■ Your task: Leaving out the pictures, please reproduce exactly and only the lines from the one that contains "[00:00:01.00 to 00:00:02.00]" through the last line below.

■ Input material:

*** Block opens ***

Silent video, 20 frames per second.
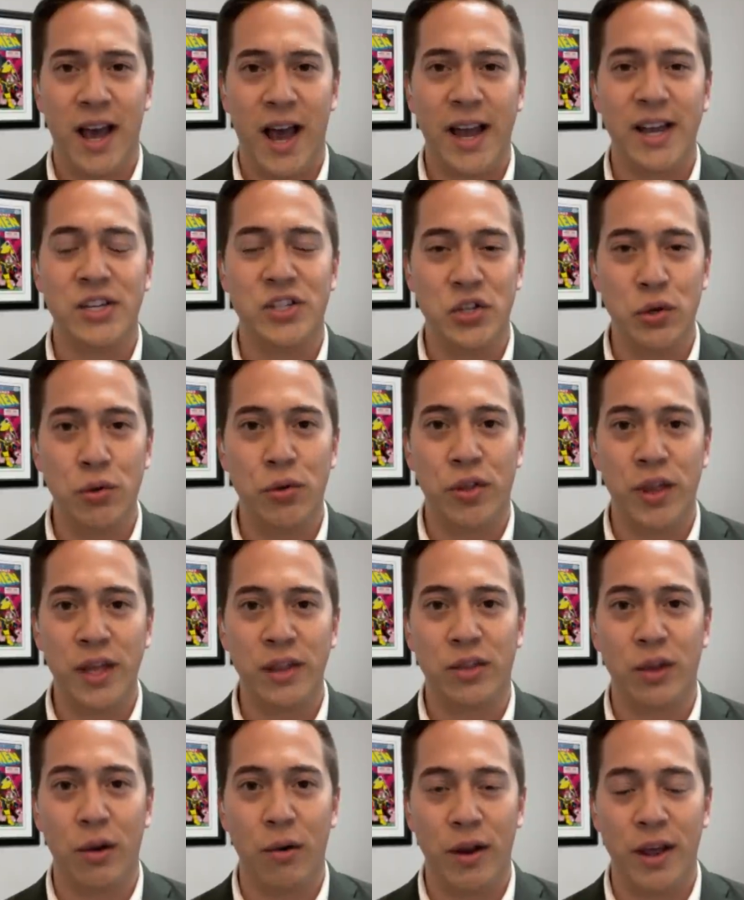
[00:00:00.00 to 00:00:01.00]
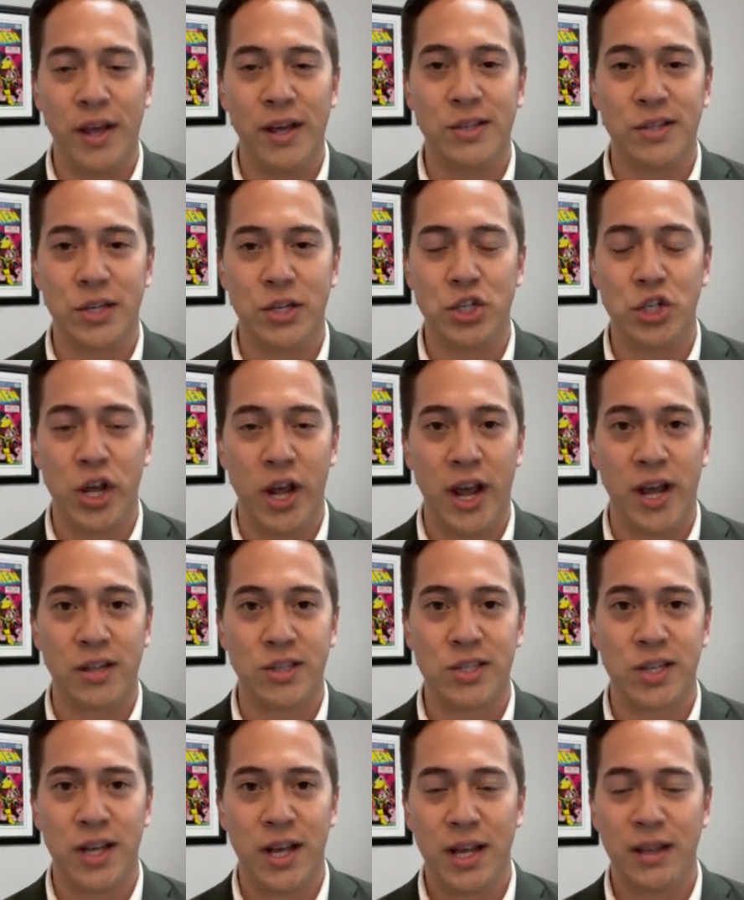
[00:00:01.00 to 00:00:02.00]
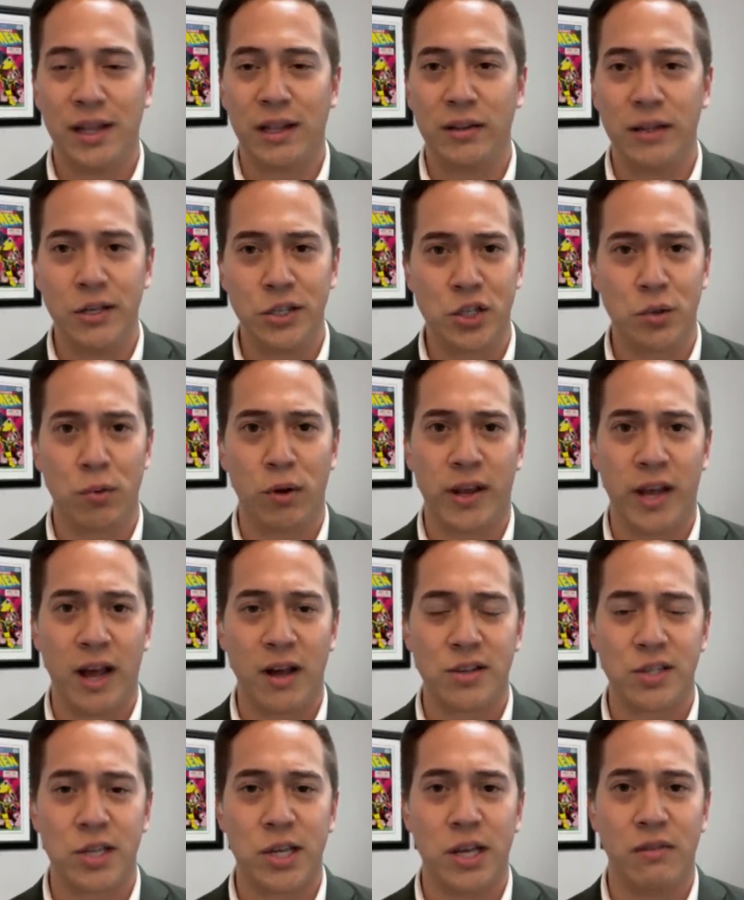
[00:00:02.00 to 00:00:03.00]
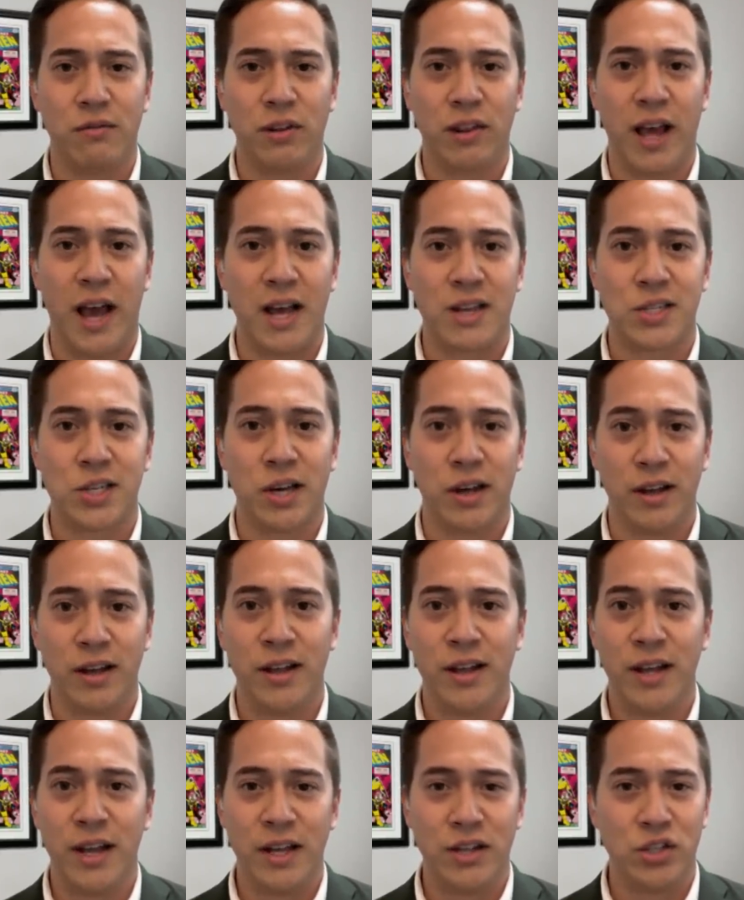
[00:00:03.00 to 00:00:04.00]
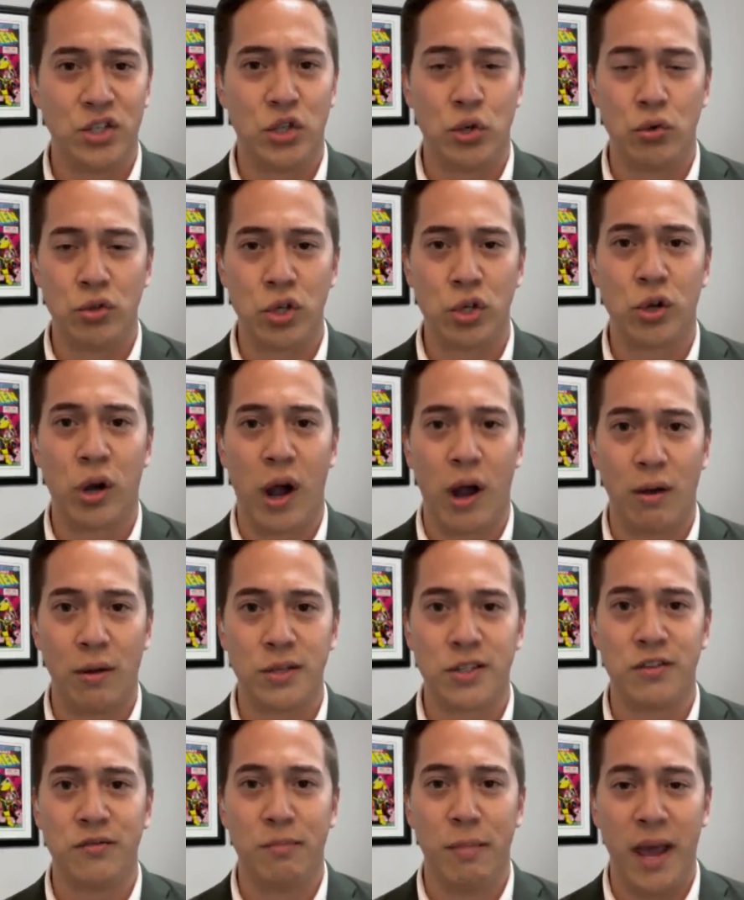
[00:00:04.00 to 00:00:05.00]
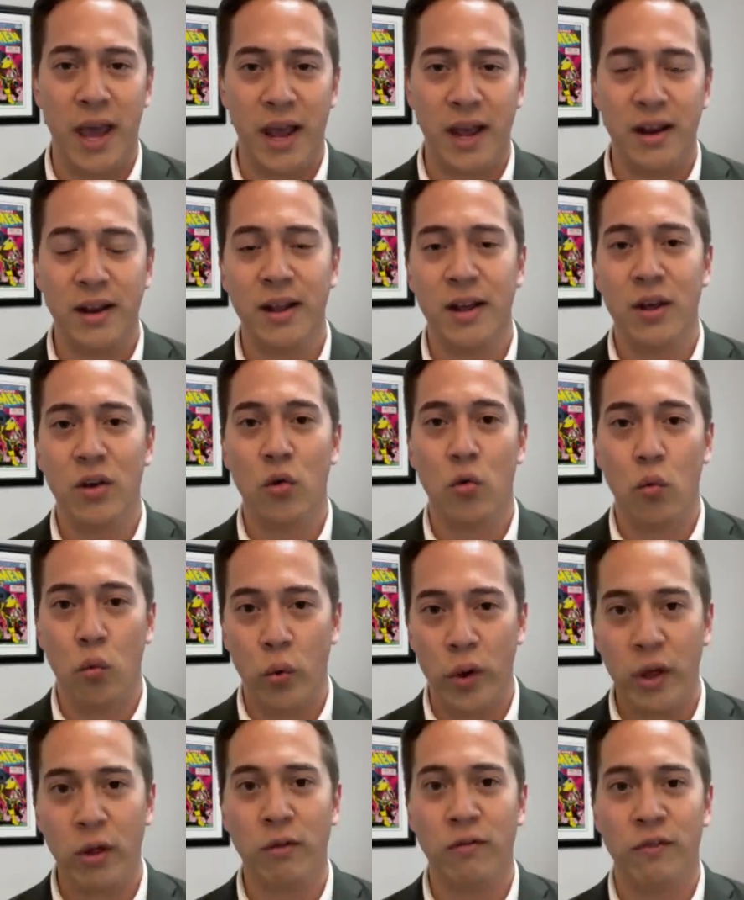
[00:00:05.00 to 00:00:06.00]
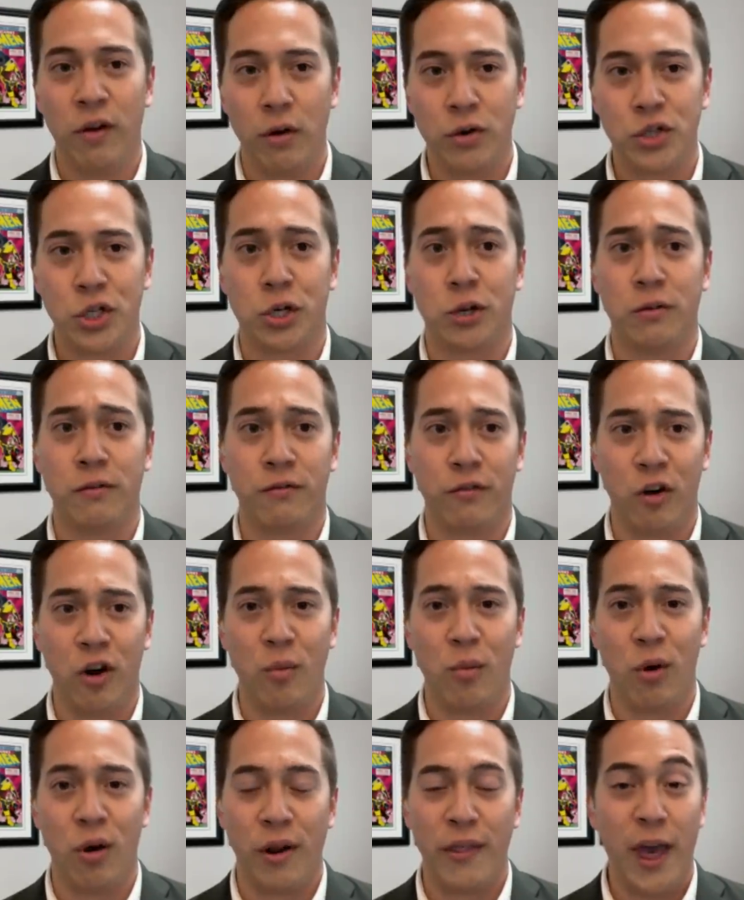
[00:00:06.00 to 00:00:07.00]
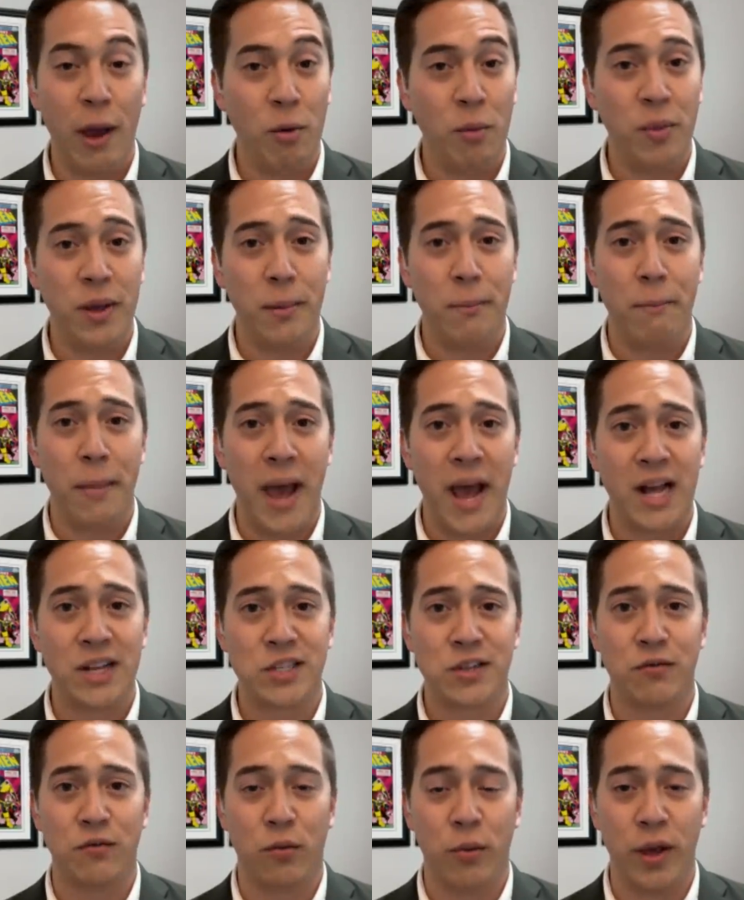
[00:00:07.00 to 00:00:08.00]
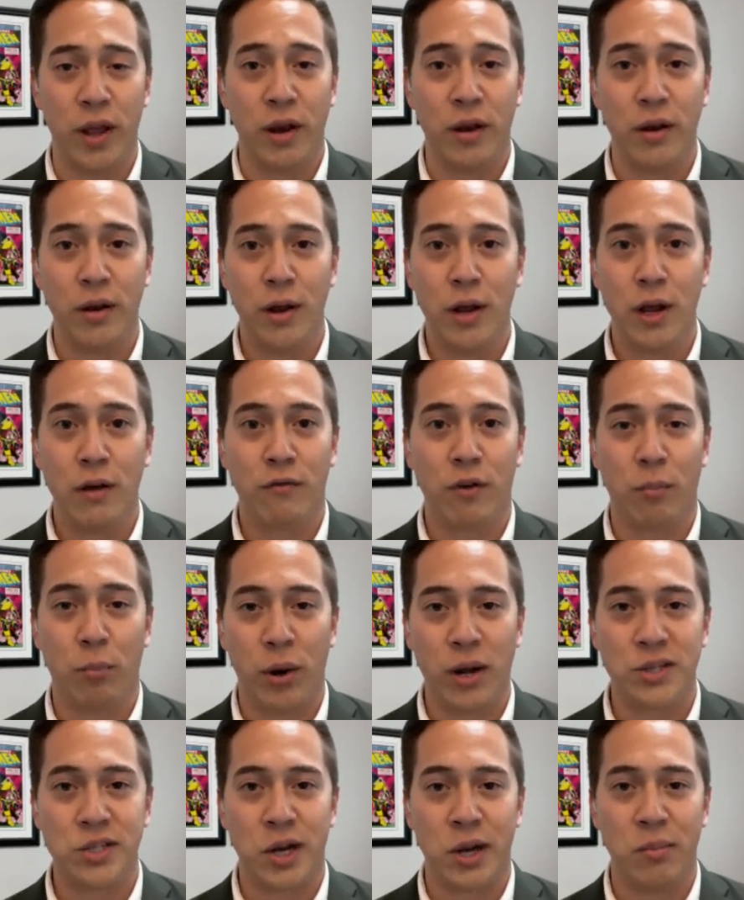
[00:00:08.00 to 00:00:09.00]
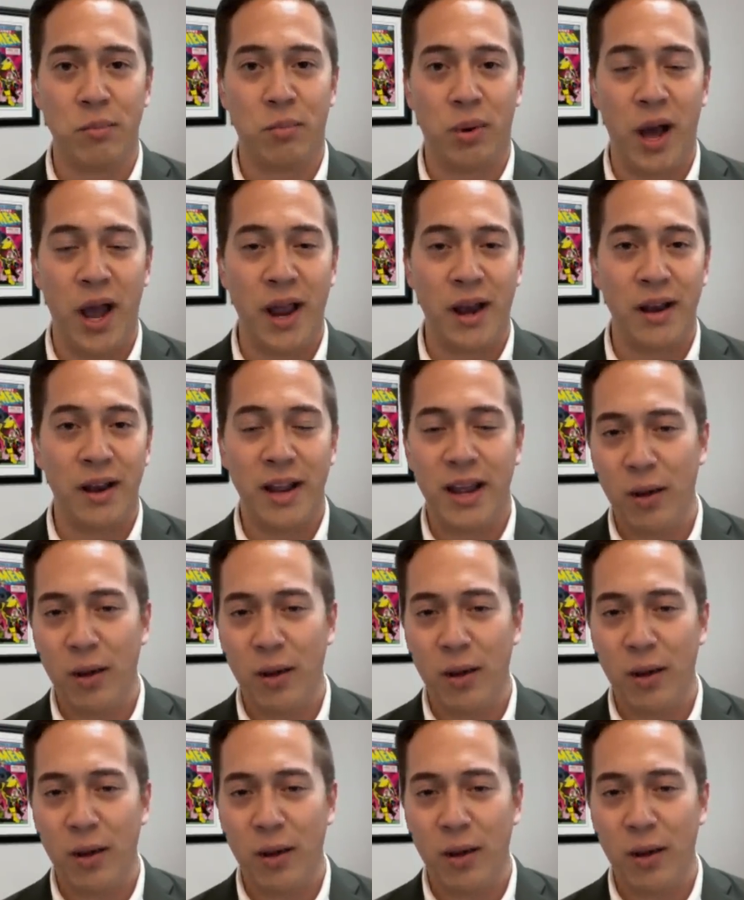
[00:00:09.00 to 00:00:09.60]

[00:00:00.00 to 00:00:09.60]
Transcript: I do think there is a chance that Lisa Murkowski of Alaska and Susan Collins of Maine will vote to confirm her. And that would be a massive win for President Biden.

*** Block closes ***

■ Solution:
[00:00:01.00 to 00:00:02.00]
[00:00:02.00 to 00:00:03.00]
[00:00:03.00 to 00:00:04.00]
[00:00:04.00 to 00:00:05.00]
[00:00:05.00 to 00:00:06.00]
[00:00:06.00 to 00:00:07.00]
[00:00:07.00 to 00:00:08.00]
[00:00:08.00 to 00:00:09.00]
[00:00:09.00 to 00:00:09.60]

[00:00:00.00 to 00:00:09.60]
Transcript: I do think there is a chance that Lisa Murkowski of Alaska and Susan Collins of Maine will vote to confirm her. And that would be a massive win for President Biden.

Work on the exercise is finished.